Ceará
investe na segurança hídrica de indústrias
e exclui comunidades
Está em andamento no Ceará a construção
do maior canal da história do estado: o Canal da Integração,
mais conhecido como "Eixão", com 255km de extensão
e uma vazão de 22m3/s. Em dezembro de 2004 foi inaugurado
o primeiro trecho do canal, que liga o Açude Castanhão
a Morada Nova. No projeto do canal, a população
cearense aparece como uma das maiores beneficiadas com os 900
milhões de reais investidos na obra. Porém, comunidades
locais temem os impactos da obra e denunciam que o canal servirá
principalmente aos interesses da capital, de megaempresários
do complexo industrial-portuário do Pecém e de grandes
projetos de irrigação. "Infelizmente, o discurso
de 'vamos matar a sede e a fome na região' serviu apenas
para convencer a população e aprovar as verbas",
lamenta José Josivaldo Alves de Oliveira, membro da direção
nacional do Movimento de Atingidos por Barragens (MAB).
Imagem do primeiro trecho do Canal da
Integração
(Castanhão- Morada Nova)
site da Secretaria dos Recursos Hídricos do Ceará
O
Canal da Integração esta sendo construído
com financiamento do Banco Mundial e do Banco Nacional de Desenvolvimento
Econômico e Social (BNDES) e pretende realizar a transposição
das águas do Açude Castanhão, fazendo a integração
das bacias hidrográficas do Jaguaribe e região metropolitana.

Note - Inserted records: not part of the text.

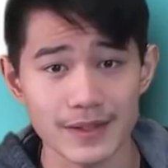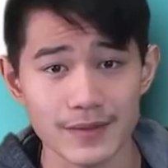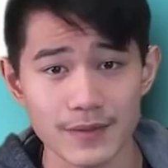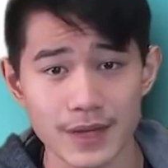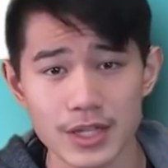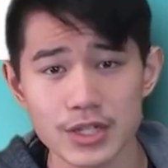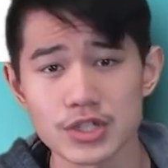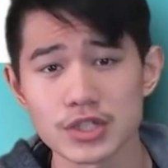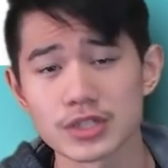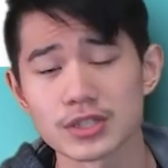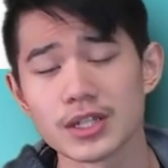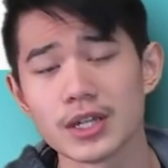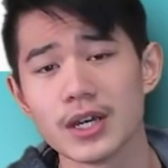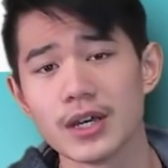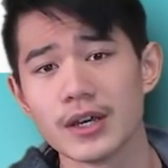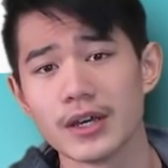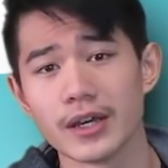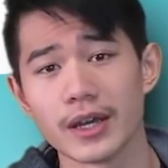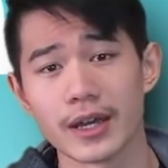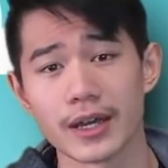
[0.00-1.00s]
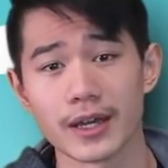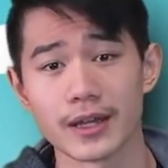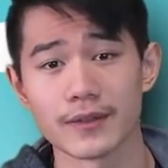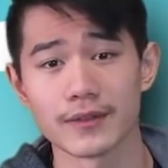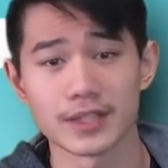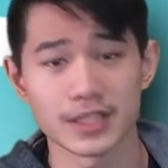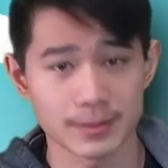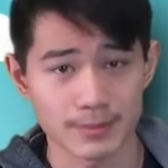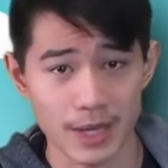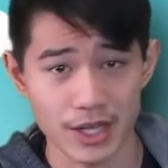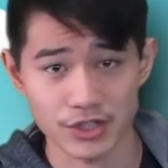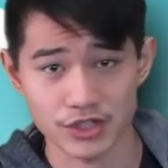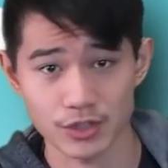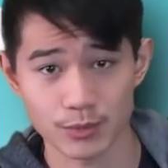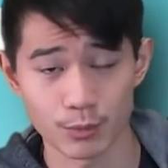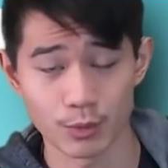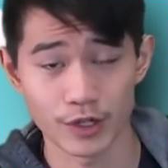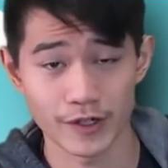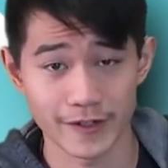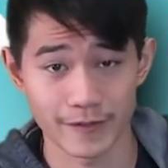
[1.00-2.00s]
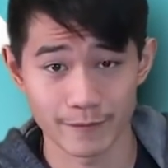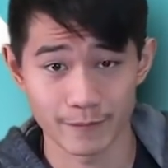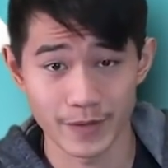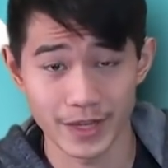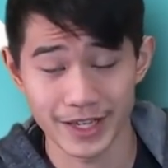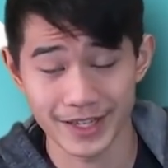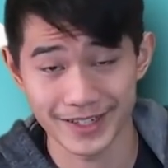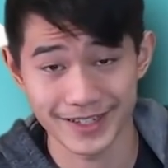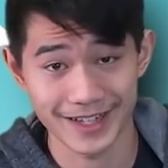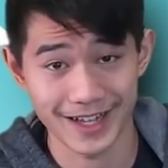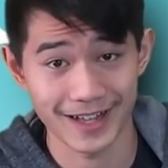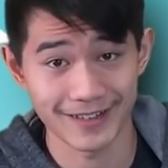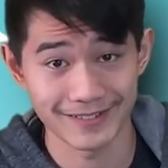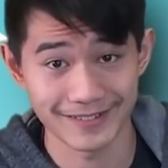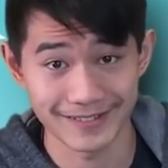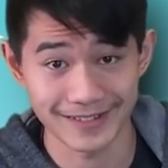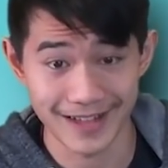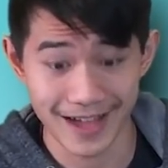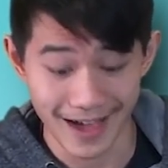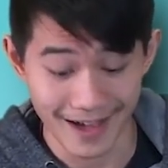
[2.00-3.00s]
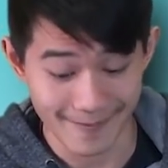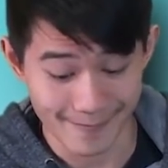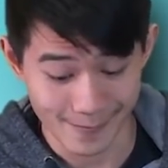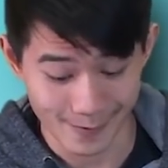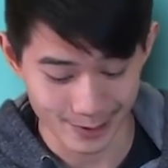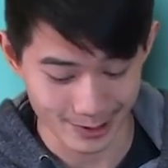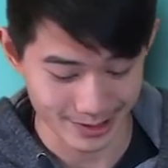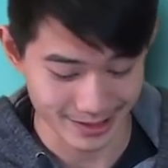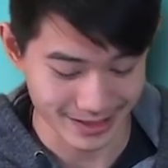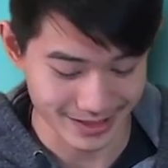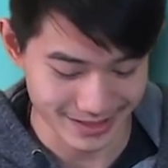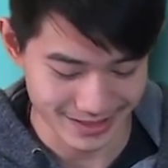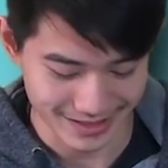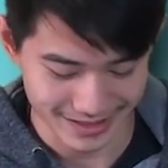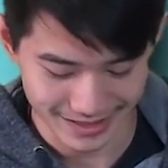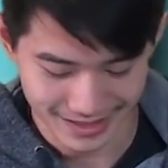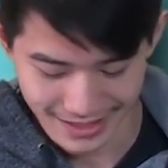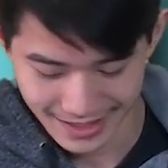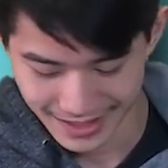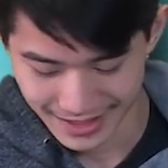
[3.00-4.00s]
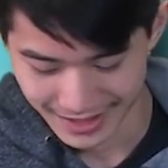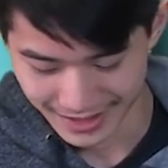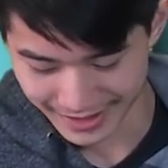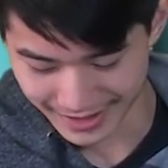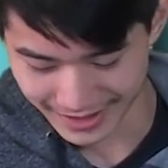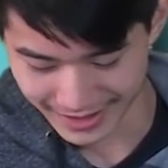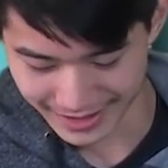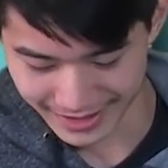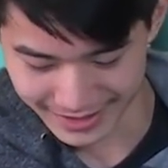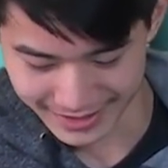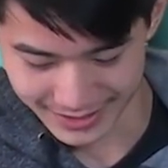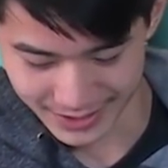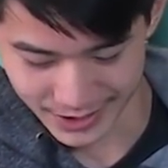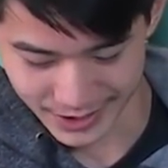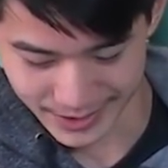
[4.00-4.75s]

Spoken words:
activation, and this matchup would have been a lot more easy inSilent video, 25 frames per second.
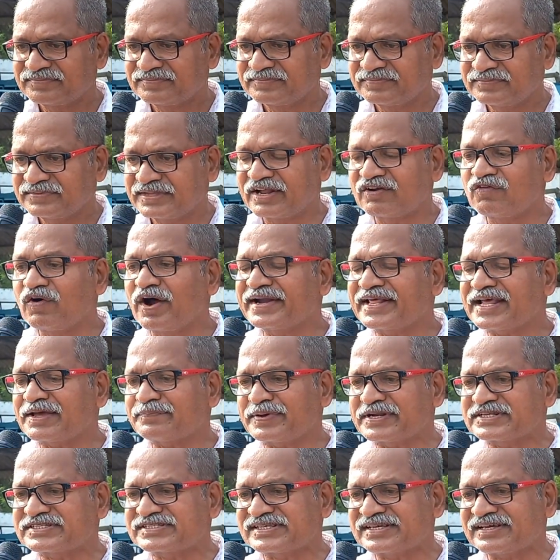Then what
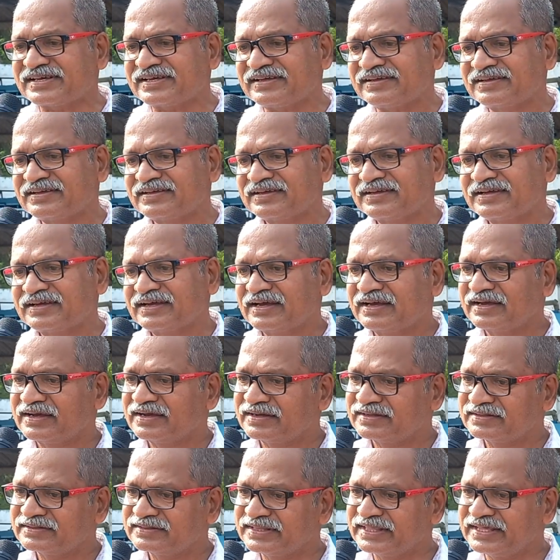happens?
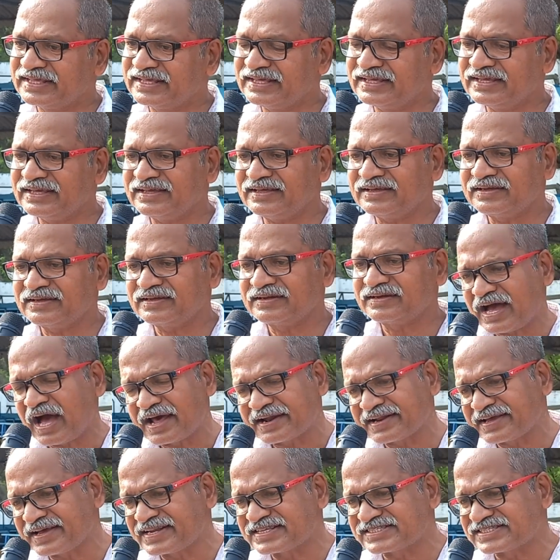The
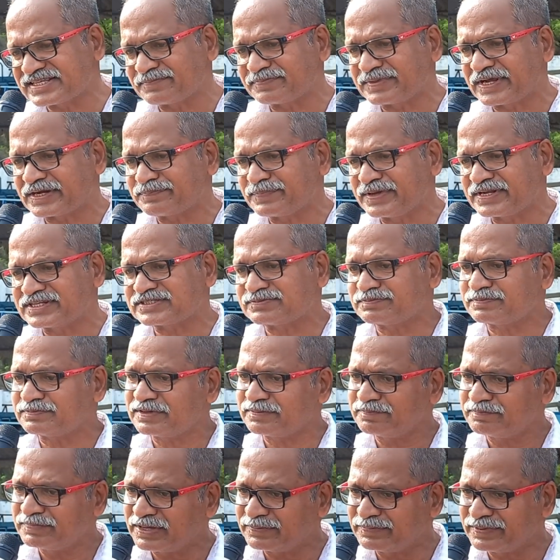organism, that means
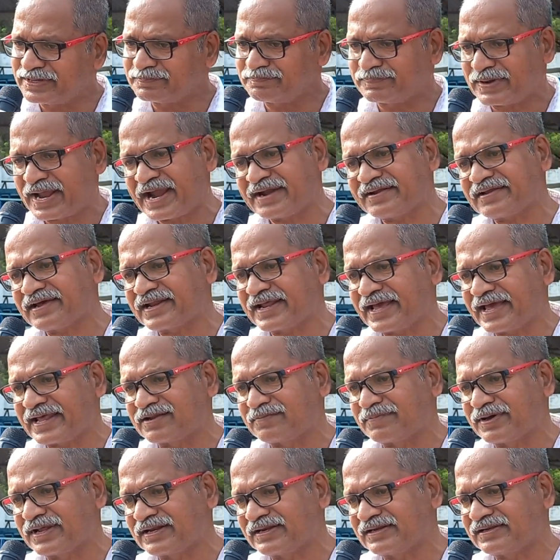maybe plant or
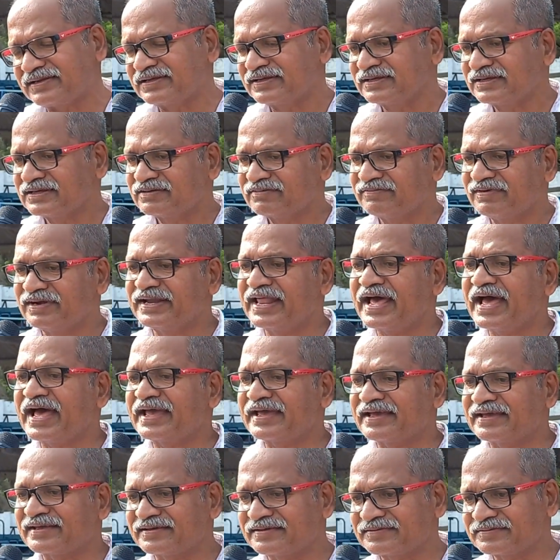animal, will
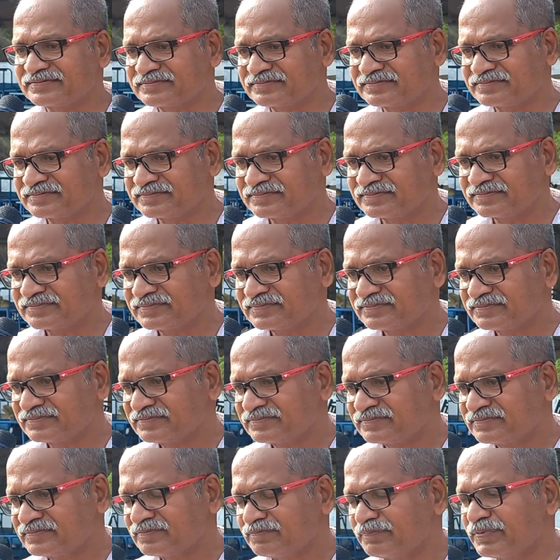die,
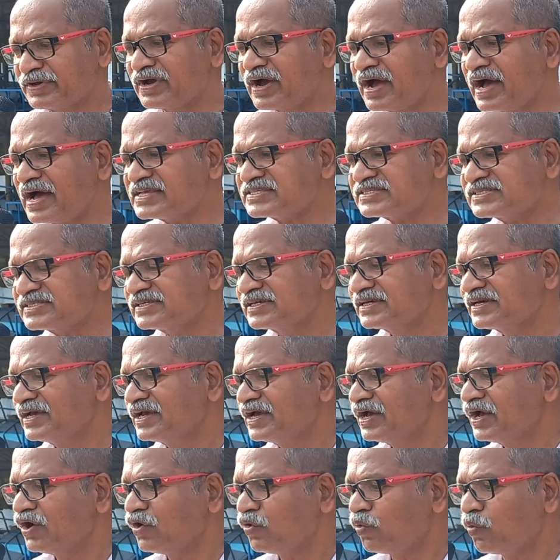because
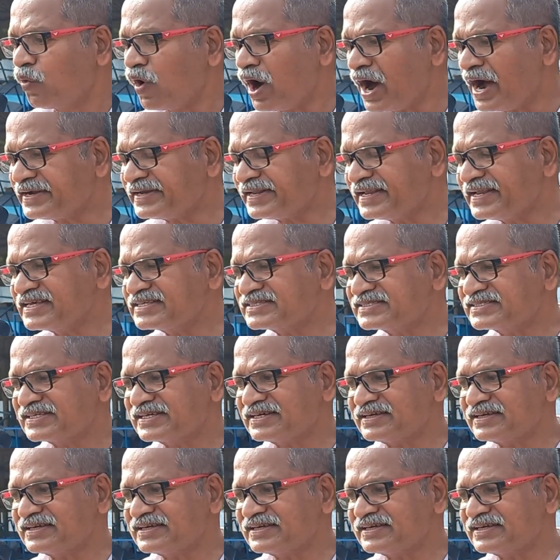water is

Segundo José Maria de Andrade, representante do Comitê
das Bacias Hidrográficas do Médio Jaguaribe, que
tem participado das reuniões com a Secretaria de Recursos
Hídricos, os 13 municípios que serão cortados
pelo rio artificial criado pelo canal não terão
acesso a água. "O canal está sendo construído
para atender os grandes grupos e dar sustentação
aos planos ambiciosos do governo do estado para o complexo industrial-portuário
do Pecém", diz. Na avaliação de José
de Oliveira, "o canal é como a construção
de uma grande avenida: eu só me beneficio dela se tiver
carro ou usar algum tipo de transporte". Ao ser consultada
sobre a obra, a Companhia de Gestão de Recursos Hídricos
(COGERH) do Ceará também informou que o porto de
Pecém será o grande beneficiado com a transposição
feita pelo Canal da Integração.
Mapa do projeto do Canal da Integração
site da Secretaria dos Recursos Hídricos do Ceará
Clique no mapa para ampliar
O
complexo industrial-portuário de Pecém ainda está
em construção e é considerada a menina-dos-olhos
do governo do estado. Dentro dos planos ambiciosos de desenvolvimento
econômico o complexo desempenha um papel estratégico
e o Canal da Integração é vital para sua
existência. As indústrias que estudam a possibilidade
de inclusão no complexo, por exemplo, exigem uma segurança
hídrica de, no mínimo, 20 anos para se instalarem
no Ceará.
"A integração de rios no Ceará não
resolverá o problema da seca na região. Por isso,
mesmo vivendo no semi-árido e sofrendo com a seca somos
contrários a transposição das bacias do Ceará
e do São Francisco", diz Oliveira, manifestando a
opinião do MAB.
Organização
das comunidades será desafio
Além
de não serem beneficiados, as populações
locais temem sofrer os impactos sociais e ambientais da obra.
Toda a região onde o canal vai passar será desapropriada.
Embora existam projetos de reassentamento, experiências
anteriores, como a construção do Açude do
Castanhão, deixam as comunidades preocupadas. (leia
sobre os impactos da construção do Castanhão
na reportagem "Grandes obras priorizam o aguabusiness e intensificam
desigualdades"). Para o diretor do MAB, um dos maiores desafios
será o de conseguir organizar as comunidades locais para
lutarem por seus direitos. "Ainda não sabemos se as
comunidades vão reagir, mas temos certeza que se não
houver organização os prejudicados ficarão
à margem da água e não poderão utilizá-la".
O
Comitê de Bacias também sofre com a falta de organização
e participação das comunidades. Embora tenha sido
criado em 2000, somente o ano passado conseguiu exercer o seu
papel na gestão participativa das águas no estado
do Ceará. Para Andrade "o maior desafio do Comitê
é sobreviver e exercer suas prerrogativas. A idéia
de participação ainda está muito presa aos
interesses pessoais e será preciso criar uma cultura do
coletivo", e conclui: "isso leva tempo".